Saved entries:
- Opening Delimiter -

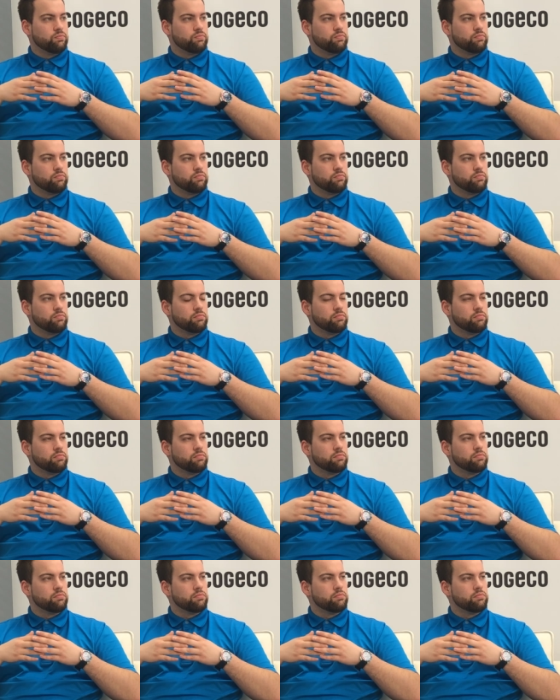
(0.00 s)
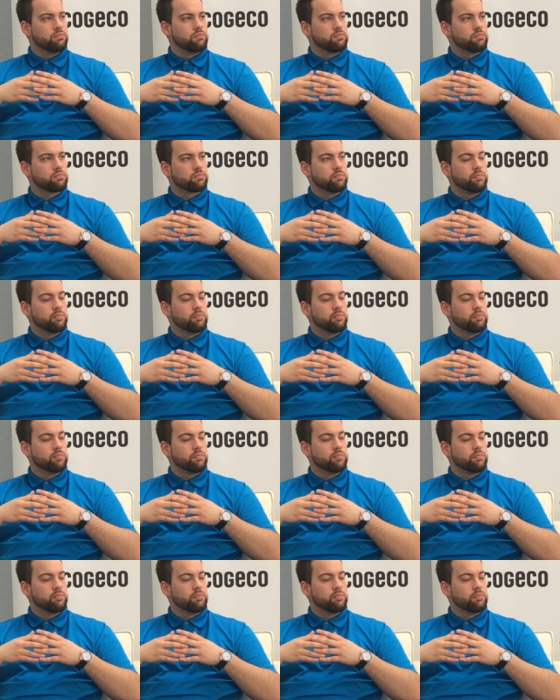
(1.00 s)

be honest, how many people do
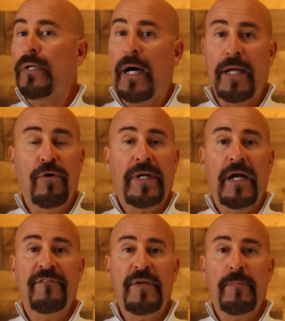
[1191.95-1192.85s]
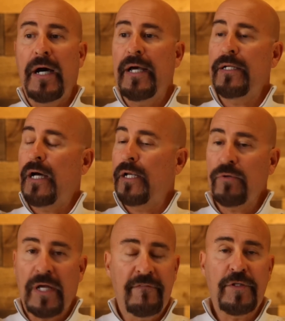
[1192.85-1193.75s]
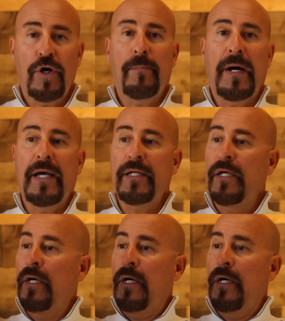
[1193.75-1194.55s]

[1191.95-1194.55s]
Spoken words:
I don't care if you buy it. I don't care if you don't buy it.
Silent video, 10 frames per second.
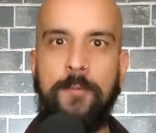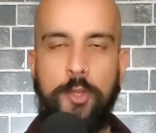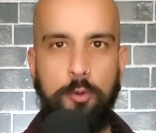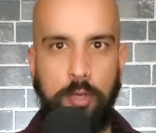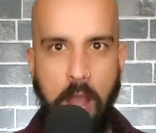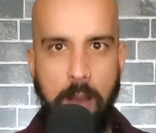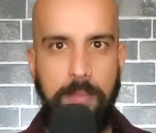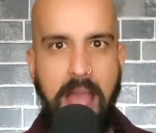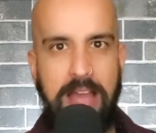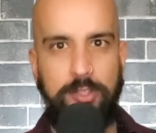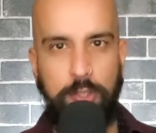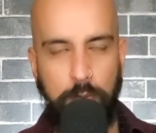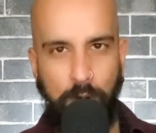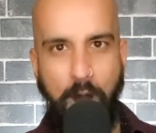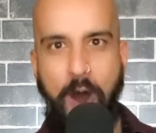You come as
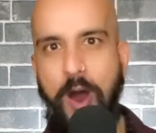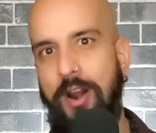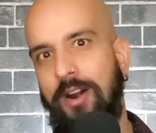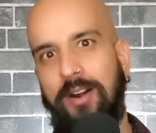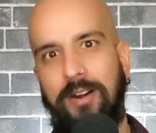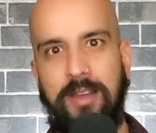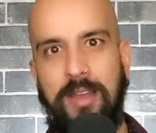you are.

- Closing Delimiter -

▶ [WORK ORDER] A faithful copy of the entries above is needed, one that contains no images.

▶ [ANSWER TO THIS PROBLEM]
(0.00 s)
(1.00 s)

be honest, how many people do
[1191.95-1192.85s]
[1192.85-1193.75s]
[1193.75-1194.55s]

[1191.95-1194.55s]
Spoken words:
I don't care if you buy it. I don't care if you don't buy it.
Silent video, 10 frames per second.
You come as
you are.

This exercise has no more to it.